▶ **PROVIDED RECORDS**
=-=-=

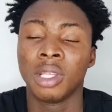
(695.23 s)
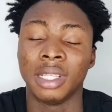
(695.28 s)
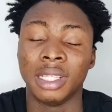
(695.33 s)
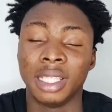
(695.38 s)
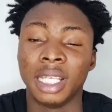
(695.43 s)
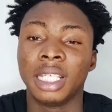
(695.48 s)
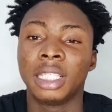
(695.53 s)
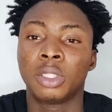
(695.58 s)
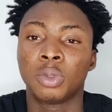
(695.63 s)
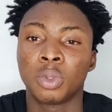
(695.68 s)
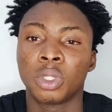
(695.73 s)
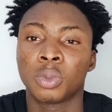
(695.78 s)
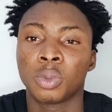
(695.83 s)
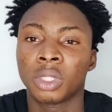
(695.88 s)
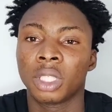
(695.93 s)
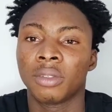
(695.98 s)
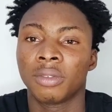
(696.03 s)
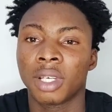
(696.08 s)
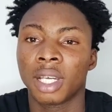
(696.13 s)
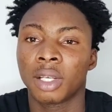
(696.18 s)
date with
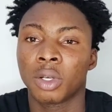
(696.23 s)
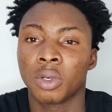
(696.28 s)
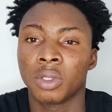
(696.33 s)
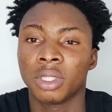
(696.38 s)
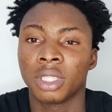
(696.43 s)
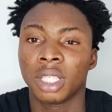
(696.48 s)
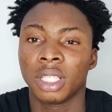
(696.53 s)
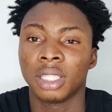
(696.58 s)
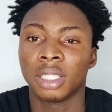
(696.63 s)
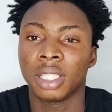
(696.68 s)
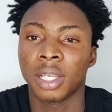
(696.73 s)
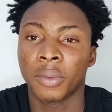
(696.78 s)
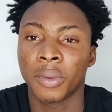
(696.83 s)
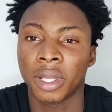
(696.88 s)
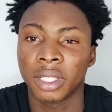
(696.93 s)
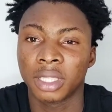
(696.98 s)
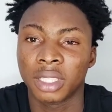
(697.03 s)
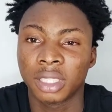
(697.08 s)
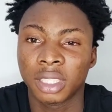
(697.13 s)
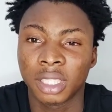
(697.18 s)
whatever contents that we
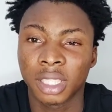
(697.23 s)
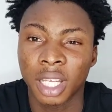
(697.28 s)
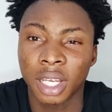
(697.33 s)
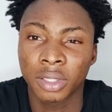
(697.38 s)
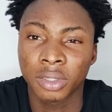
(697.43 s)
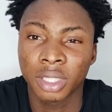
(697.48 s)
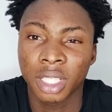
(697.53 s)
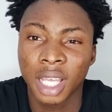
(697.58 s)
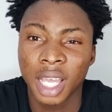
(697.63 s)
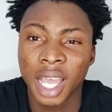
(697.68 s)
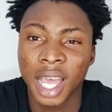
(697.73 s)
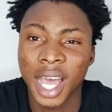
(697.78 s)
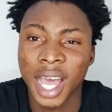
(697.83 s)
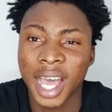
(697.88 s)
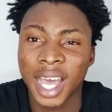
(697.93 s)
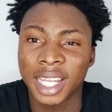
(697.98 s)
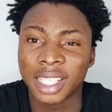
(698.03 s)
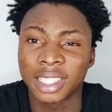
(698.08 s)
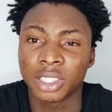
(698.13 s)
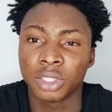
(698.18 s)
are dishing out,
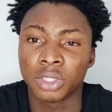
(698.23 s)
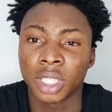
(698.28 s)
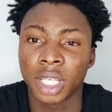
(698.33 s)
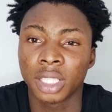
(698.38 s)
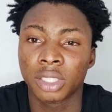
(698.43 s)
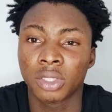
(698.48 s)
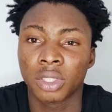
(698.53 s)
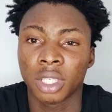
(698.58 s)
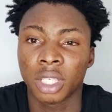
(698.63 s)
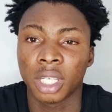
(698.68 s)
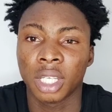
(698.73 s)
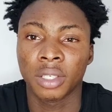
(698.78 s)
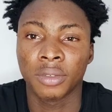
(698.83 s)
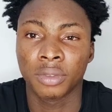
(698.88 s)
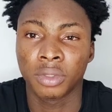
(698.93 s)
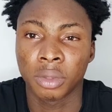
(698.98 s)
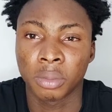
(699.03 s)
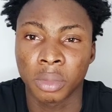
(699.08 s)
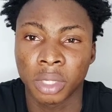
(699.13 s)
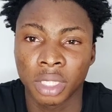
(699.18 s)
and you get to learn
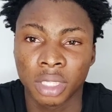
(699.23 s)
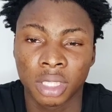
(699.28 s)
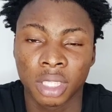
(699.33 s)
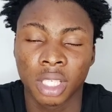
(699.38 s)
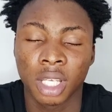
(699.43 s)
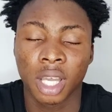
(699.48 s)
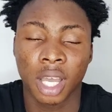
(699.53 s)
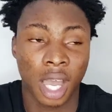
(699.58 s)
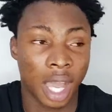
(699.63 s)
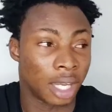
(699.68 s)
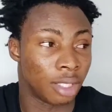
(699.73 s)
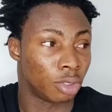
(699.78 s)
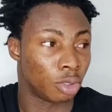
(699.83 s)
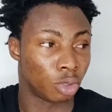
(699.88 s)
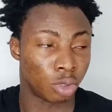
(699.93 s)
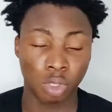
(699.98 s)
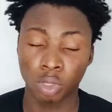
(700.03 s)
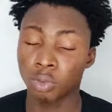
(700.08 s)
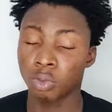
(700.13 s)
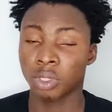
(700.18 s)
from it and
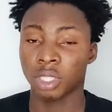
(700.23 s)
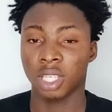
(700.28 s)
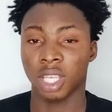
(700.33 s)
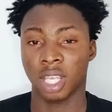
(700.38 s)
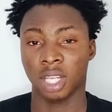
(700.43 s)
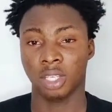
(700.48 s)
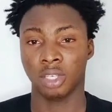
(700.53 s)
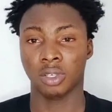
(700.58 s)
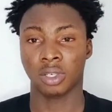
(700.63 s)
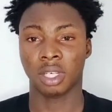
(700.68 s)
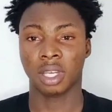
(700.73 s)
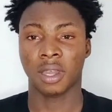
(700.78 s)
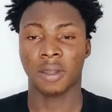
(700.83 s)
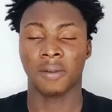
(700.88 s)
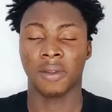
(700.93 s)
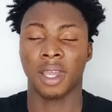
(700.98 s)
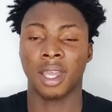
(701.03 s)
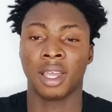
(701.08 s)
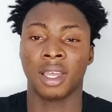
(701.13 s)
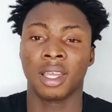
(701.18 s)
grow in your
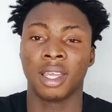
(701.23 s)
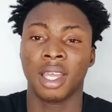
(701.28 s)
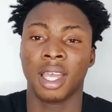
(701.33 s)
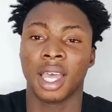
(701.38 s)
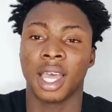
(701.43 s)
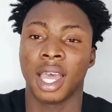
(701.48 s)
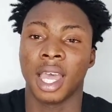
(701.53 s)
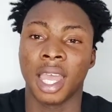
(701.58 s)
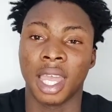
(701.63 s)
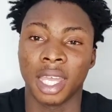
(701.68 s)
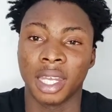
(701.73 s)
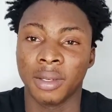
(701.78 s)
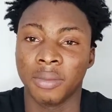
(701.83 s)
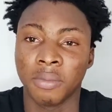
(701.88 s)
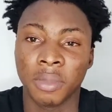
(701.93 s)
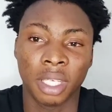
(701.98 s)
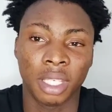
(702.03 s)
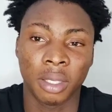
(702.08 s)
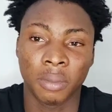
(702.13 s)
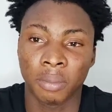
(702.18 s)
career and
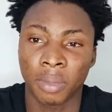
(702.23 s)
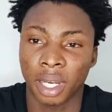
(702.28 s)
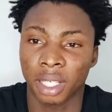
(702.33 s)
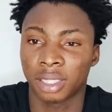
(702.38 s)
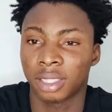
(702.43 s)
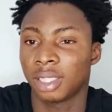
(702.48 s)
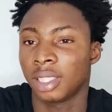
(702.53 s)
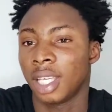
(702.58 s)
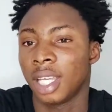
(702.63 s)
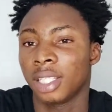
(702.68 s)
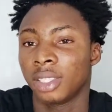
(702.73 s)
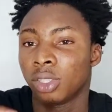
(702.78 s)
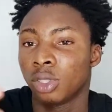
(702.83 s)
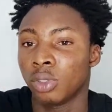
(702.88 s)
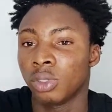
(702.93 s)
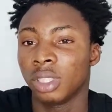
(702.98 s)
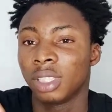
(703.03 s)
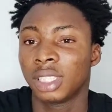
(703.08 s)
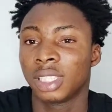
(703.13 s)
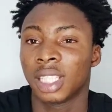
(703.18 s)
make impact. Yeah,
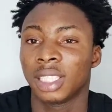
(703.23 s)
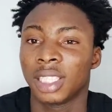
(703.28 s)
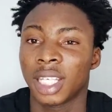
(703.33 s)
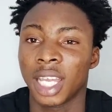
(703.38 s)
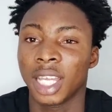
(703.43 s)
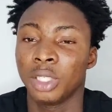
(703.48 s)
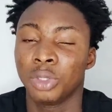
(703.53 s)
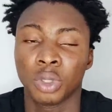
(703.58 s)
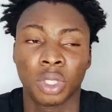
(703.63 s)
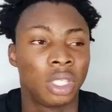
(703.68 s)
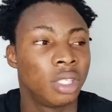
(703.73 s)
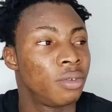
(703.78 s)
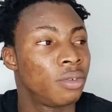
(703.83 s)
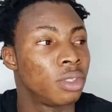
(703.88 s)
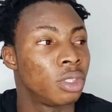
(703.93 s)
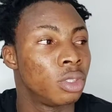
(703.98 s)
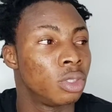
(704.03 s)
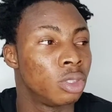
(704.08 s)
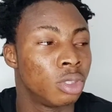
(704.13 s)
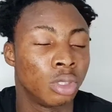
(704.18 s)
so this is Ajayi Joel, if
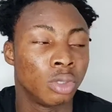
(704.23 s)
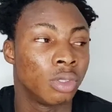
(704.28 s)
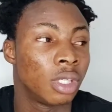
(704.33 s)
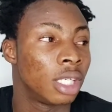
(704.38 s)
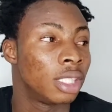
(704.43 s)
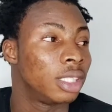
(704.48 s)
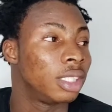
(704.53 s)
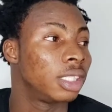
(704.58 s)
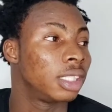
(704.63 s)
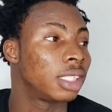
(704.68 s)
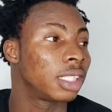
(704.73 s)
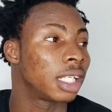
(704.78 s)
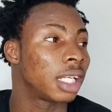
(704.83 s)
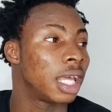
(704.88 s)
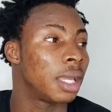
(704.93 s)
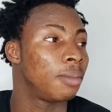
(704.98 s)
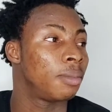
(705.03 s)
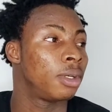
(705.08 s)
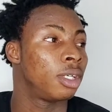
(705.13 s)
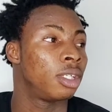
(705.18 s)
you don't know, and this is
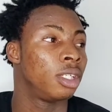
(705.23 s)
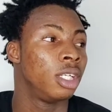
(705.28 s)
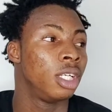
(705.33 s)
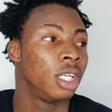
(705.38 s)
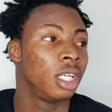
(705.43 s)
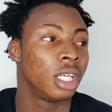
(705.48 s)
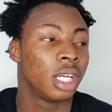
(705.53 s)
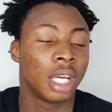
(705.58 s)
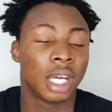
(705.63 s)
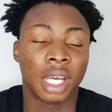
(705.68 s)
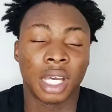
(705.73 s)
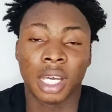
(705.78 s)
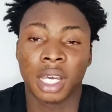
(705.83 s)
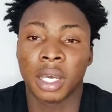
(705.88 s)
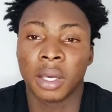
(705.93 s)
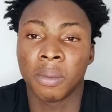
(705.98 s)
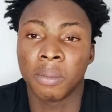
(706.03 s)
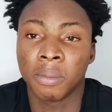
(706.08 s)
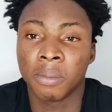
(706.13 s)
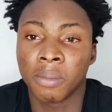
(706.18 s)
Climber.
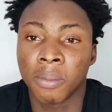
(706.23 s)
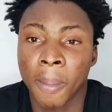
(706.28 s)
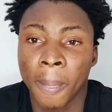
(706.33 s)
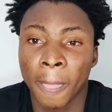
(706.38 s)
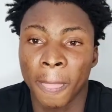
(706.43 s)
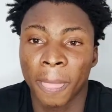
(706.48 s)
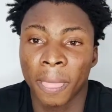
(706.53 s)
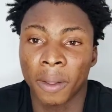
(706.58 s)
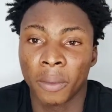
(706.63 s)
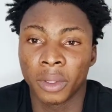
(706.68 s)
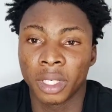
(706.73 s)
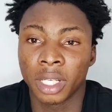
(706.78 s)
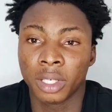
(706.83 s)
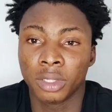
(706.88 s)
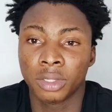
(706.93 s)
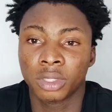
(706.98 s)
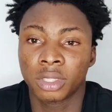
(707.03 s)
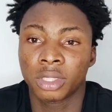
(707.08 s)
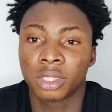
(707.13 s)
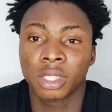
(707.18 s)
What
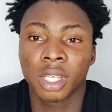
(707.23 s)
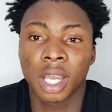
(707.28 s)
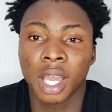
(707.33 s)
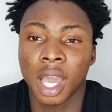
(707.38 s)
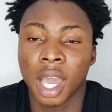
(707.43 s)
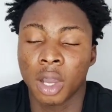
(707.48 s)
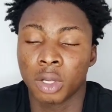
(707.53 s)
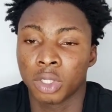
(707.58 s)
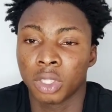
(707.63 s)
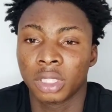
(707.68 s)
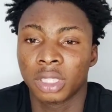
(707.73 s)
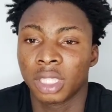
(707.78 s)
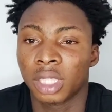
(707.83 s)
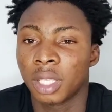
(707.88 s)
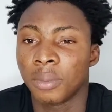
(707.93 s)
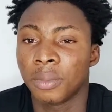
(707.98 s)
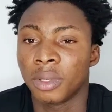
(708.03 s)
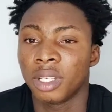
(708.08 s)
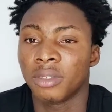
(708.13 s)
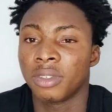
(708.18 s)
else? I'll just say
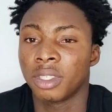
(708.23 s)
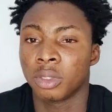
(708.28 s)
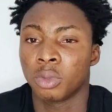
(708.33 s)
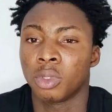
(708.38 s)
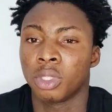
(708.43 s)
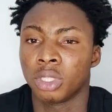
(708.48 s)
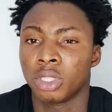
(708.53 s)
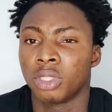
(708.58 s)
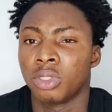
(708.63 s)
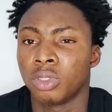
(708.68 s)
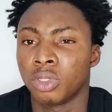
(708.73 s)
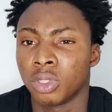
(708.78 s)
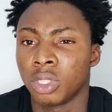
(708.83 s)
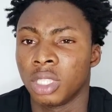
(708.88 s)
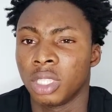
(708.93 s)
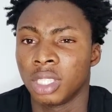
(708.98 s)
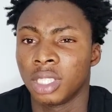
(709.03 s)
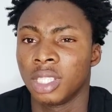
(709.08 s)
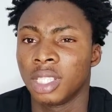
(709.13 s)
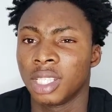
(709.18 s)
keep believing in what you're
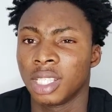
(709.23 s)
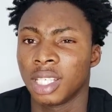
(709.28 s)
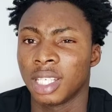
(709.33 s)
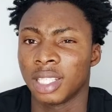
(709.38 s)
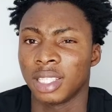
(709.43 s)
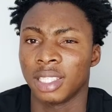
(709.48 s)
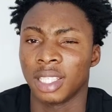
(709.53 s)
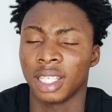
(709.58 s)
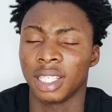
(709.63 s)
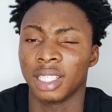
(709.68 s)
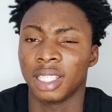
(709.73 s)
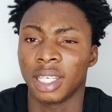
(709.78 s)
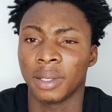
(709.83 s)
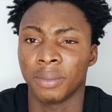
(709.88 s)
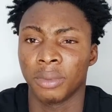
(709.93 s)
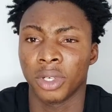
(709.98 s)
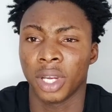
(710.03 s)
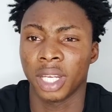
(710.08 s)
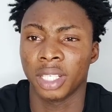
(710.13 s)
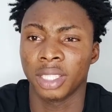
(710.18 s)
doing and then
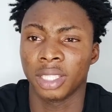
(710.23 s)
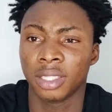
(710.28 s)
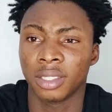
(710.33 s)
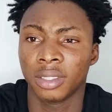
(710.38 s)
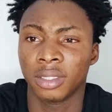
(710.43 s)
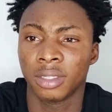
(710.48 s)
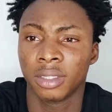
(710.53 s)
keep grinding.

=-=-=

▶ **ASSIGNED TASK**
Set down the material above exactly as it reads, but not its pictures.

▶ **EXERCISE SOLUTION**
(695.23 s)
(695.28 s)
(695.33 s)
(695.38 s)
(695.43 s)
(695.48 s)
(695.53 s)
(695.58 s)
(695.63 s)
(695.68 s)
(695.73 s)
(695.78 s)
(695.83 s)
(695.88 s)
(695.93 s)
(695.98 s)
(696.03 s)
(696.08 s)
(696.13 s)
(696.18 s)
date with
(696.23 s)
(696.28 s)
(696.33 s)
(696.38 s)
(696.43 s)
(696.48 s)
(696.53 s)
(696.58 s)
(696.63 s)
(696.68 s)
(696.73 s)
(696.78 s)
(696.83 s)
(696.88 s)
(696.93 s)
(696.98 s)
(697.03 s)
(697.08 s)
(697.13 s)
(697.18 s)
whatever contents that we
(697.23 s)
(697.28 s)
(697.33 s)
(697.38 s)
(697.43 s)
(697.48 s)
(697.53 s)
(697.58 s)
(697.63 s)
(697.68 s)
(697.73 s)
(697.78 s)
(697.83 s)
(697.88 s)
(697.93 s)
(697.98 s)
(698.03 s)
(698.08 s)
(698.13 s)
(698.18 s)
are dishing out,
(698.23 s)
(698.28 s)
(698.33 s)
(698.38 s)
(698.43 s)
(698.48 s)
(698.53 s)
(698.58 s)
(698.63 s)
(698.68 s)
(698.73 s)
(698.78 s)
(698.83 s)
(698.88 s)
(698.93 s)
(698.98 s)
(699.03 s)
(699.08 s)
(699.13 s)
(699.18 s)
and you get to learn
(699.23 s)
(699.28 s)
(699.33 s)
(699.38 s)
(699.43 s)
(699.48 s)
(699.53 s)
(699.58 s)
(699.63 s)
(699.68 s)
(699.73 s)
(699.78 s)
(699.83 s)
(699.88 s)
(699.93 s)
(699.98 s)
(700.03 s)
(700.08 s)
(700.13 s)
(700.18 s)
from it and
(700.23 s)
(700.28 s)
(700.33 s)
(700.38 s)
(700.43 s)
(700.48 s)
(700.53 s)
(700.58 s)
(700.63 s)
(700.68 s)
(700.73 s)
(700.78 s)
(700.83 s)
(700.88 s)
(700.93 s)
(700.98 s)
(701.03 s)
(701.08 s)
(701.13 s)
(701.18 s)
grow in your
(701.23 s)
(701.28 s)
(701.33 s)
(701.38 s)
(701.43 s)
(701.48 s)
(701.53 s)
(701.58 s)
(701.63 s)
(701.68 s)
(701.73 s)
(701.78 s)
(701.83 s)
(701.88 s)
(701.93 s)
(701.98 s)
(702.03 s)
(702.08 s)
(702.13 s)
(702.18 s)
career and
(702.23 s)
(702.28 s)
(702.33 s)
(702.38 s)
(702.43 s)
(702.48 s)
(702.53 s)
(702.58 s)
(702.63 s)
(702.68 s)
(702.73 s)
(702.78 s)
(702.83 s)
(702.88 s)
(702.93 s)
(702.98 s)
(703.03 s)
(703.08 s)
(703.13 s)
(703.18 s)
make impact. Yeah,
(703.23 s)
(703.28 s)
(703.33 s)
(703.38 s)
(703.43 s)
(703.48 s)
(703.53 s)
(703.58 s)
(703.63 s)
(703.68 s)
(703.73 s)
(703.78 s)
(703.83 s)
(703.88 s)
(703.93 s)
(703.98 s)
(704.03 s)
(704.08 s)
(704.13 s)
(704.18 s)
so this is Ajayi Joel, if
(704.23 s)
(704.28 s)
(704.33 s)
(704.38 s)
(704.43 s)
(704.48 s)
(704.53 s)
(704.58 s)
(704.63 s)
(704.68 s)
(704.73 s)
(704.78 s)
(704.83 s)
(704.88 s)
(704.93 s)
(704.98 s)
(705.03 s)
(705.08 s)
(705.13 s)
(705.18 s)
you don't know, and this is
(705.23 s)
(705.28 s)
(705.33 s)
(705.38 s)
(705.43 s)
(705.48 s)
(705.53 s)
(705.58 s)
(705.63 s)
(705.68 s)
(705.73 s)
(705.78 s)
(705.83 s)
(705.88 s)
(705.93 s)
(705.98 s)
(706.03 s)
(706.08 s)
(706.13 s)
(706.18 s)
Climber.
(706.23 s)
(706.28 s)
(706.33 s)
(706.38 s)
(706.43 s)
(706.48 s)
(706.53 s)
(706.58 s)
(706.63 s)
(706.68 s)
(706.73 s)
(706.78 s)
(706.83 s)
(706.88 s)
(706.93 s)
(706.98 s)
(707.03 s)
(707.08 s)
(707.13 s)
(707.18 s)
What
(707.23 s)
(707.28 s)
(707.33 s)
(707.38 s)
(707.43 s)
(707.48 s)
(707.53 s)
(707.58 s)
(707.63 s)
(707.68 s)
(707.73 s)
(707.78 s)
(707.83 s)
(707.88 s)
(707.93 s)
(707.98 s)
(708.03 s)
(708.08 s)
(708.13 s)
(708.18 s)
else? I'll just say
(708.23 s)
(708.28 s)
(708.33 s)
(708.38 s)
(708.43 s)
(708.48 s)
(708.53 s)
(708.58 s)
(708.63 s)
(708.68 s)
(708.73 s)
(708.78 s)
(708.83 s)
(708.88 s)
(708.93 s)
(708.98 s)
(709.03 s)
(709.08 s)
(709.13 s)
(709.18 s)
keep believing in what you're
(709.23 s)
(709.28 s)
(709.33 s)
(709.38 s)
(709.43 s)
(709.48 s)
(709.53 s)
(709.58 s)
(709.63 s)
(709.68 s)
(709.73 s)
(709.78 s)
(709.83 s)
(709.88 s)
(709.93 s)
(709.98 s)
(710.03 s)
(710.08 s)
(710.13 s)
(710.18 s)
doing and then
(710.23 s)
(710.28 s)
(710.33 s)
(710.38 s)
(710.43 s)
(710.48 s)
(710.53 s)
keep grinding.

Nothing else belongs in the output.